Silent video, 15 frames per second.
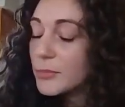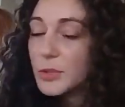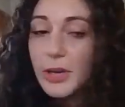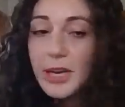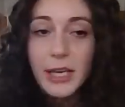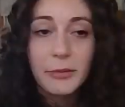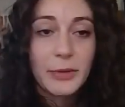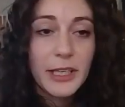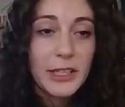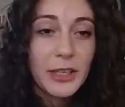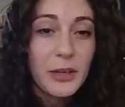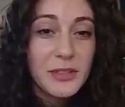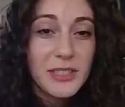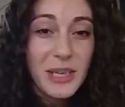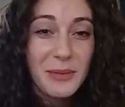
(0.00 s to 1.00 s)
do handwritten
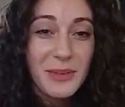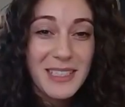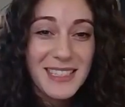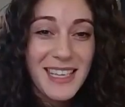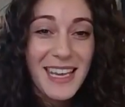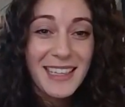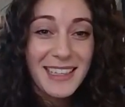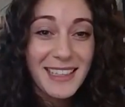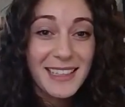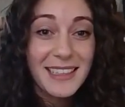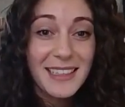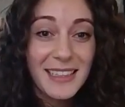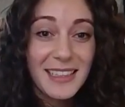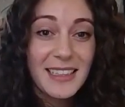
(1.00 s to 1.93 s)
notes that we scan in?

About this exercise:
Please output all of the entries exactly as they appear, with no pictures.

Response to this exercise:
Silent video, 15 frames per second.
(0.00 s to 1.00 s)
do handwritten
(1.00 s to 1.93 s)
notes that we scan in?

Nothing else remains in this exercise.